Le 29 septembre, une centaine de gays et de lesbiennes sont
allés manifester devant le Parlement grec pour protester contre le gouvernement. Celui-ci a en effet posé un recours pour annuler le mariage d'un couple de gays et d'un couple de lesbiennes qui
ont eu lieu cet été sur l'île de Rhodes par le maire de l'île Tasos Aliferis. Le maire est d'ailleurs poursuivi pour manquement à son devoir.
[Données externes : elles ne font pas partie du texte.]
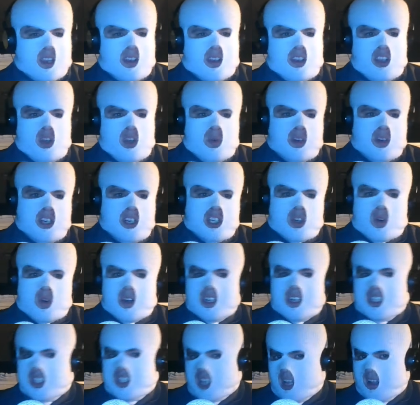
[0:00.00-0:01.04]
You enjoy
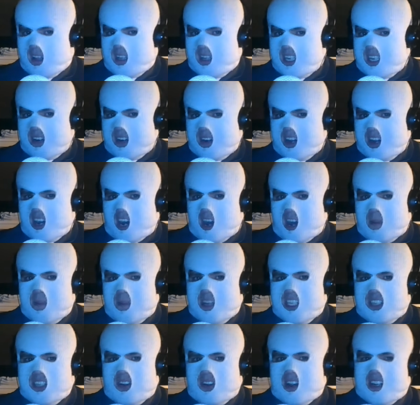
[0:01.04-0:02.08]
solitary
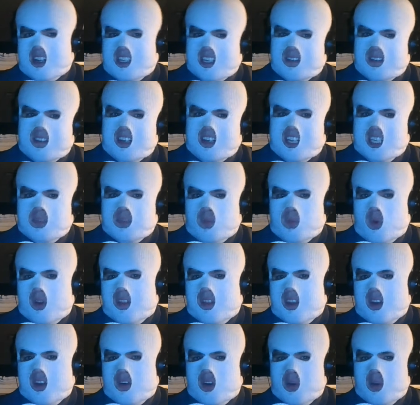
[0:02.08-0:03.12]
hobbies or activities more
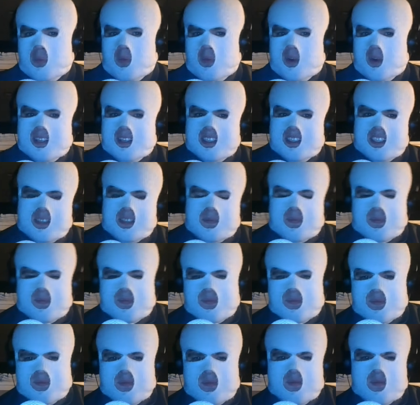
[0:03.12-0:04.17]
than group ones.
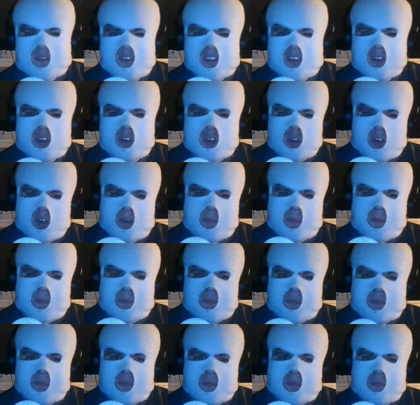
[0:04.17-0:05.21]
Neutral.
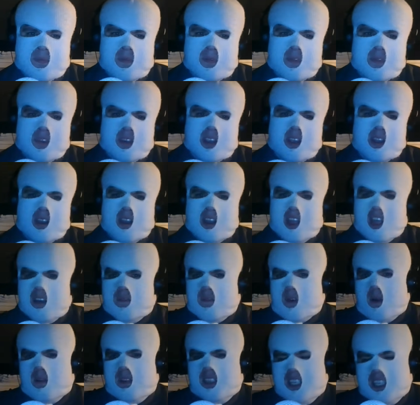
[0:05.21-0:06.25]
If
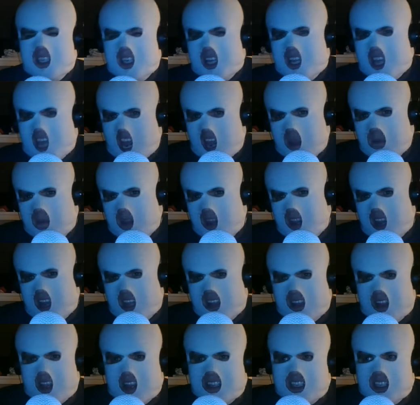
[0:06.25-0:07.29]
I was into gaming, I'd
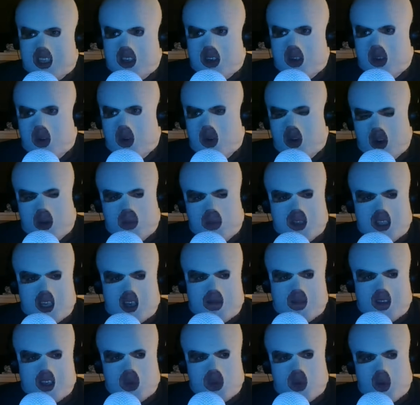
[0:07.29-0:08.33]
like to do group
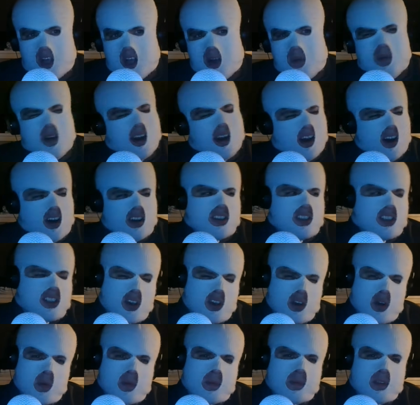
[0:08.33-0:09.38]
stuff as well, but
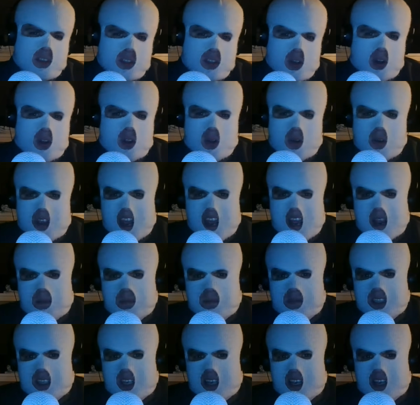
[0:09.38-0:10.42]
also solo
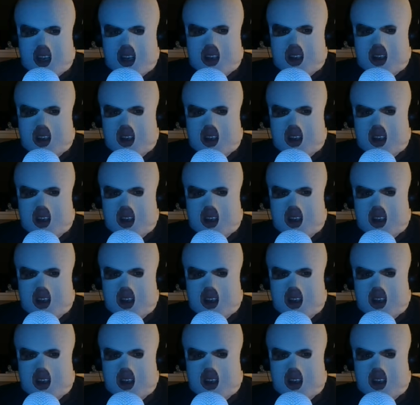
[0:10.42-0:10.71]
games like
Pourtant à en croire l'organisation de défense des droits LGBT OLKE, ces mariages sont parfaitement valides. L'organisation s'appuie sur le caractère interprétable de la loi qui définit le
mariage en Grèce. Dans cette loi, il est en effet stipulé que le mariage est un engagement entre deux personnes, sans qu'aucune notion de genre ne soit faite. OLKE estime que la loi sans faire
ouvertement précision du genre des personnes concernées légalise sans le vouloir le mariage homosexuel.
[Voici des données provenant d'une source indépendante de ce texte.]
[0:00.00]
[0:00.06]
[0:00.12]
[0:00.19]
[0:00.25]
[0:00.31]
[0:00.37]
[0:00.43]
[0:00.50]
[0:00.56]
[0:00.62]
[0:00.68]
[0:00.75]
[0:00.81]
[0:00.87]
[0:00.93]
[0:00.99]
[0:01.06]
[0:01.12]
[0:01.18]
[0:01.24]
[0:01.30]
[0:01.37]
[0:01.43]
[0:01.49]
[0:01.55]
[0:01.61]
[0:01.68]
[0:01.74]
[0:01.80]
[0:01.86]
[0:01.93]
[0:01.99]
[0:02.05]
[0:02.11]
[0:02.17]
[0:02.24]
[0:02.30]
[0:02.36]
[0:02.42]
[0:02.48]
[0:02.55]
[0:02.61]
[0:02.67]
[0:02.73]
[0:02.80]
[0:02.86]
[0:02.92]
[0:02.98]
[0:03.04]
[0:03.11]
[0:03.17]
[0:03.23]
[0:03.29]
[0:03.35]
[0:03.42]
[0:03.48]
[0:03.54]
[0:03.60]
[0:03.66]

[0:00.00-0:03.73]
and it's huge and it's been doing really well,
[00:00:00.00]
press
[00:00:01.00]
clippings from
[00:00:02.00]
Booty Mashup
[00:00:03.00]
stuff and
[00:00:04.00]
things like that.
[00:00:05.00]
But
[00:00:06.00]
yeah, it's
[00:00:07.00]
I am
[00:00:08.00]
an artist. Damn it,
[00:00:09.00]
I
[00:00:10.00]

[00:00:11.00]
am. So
Le gouvernement s'oppose à l'interprétation d'OLKE, mais les experts juridiques grecs estiment que la justice pourrait très bien valider ces mariages, bien que la cour constitutionnelle ait donné
son feu vert mi-mai. Les gays et lesbiennes bénéficient de protections en matière fiscale dans le pays, mais pas d'union civile.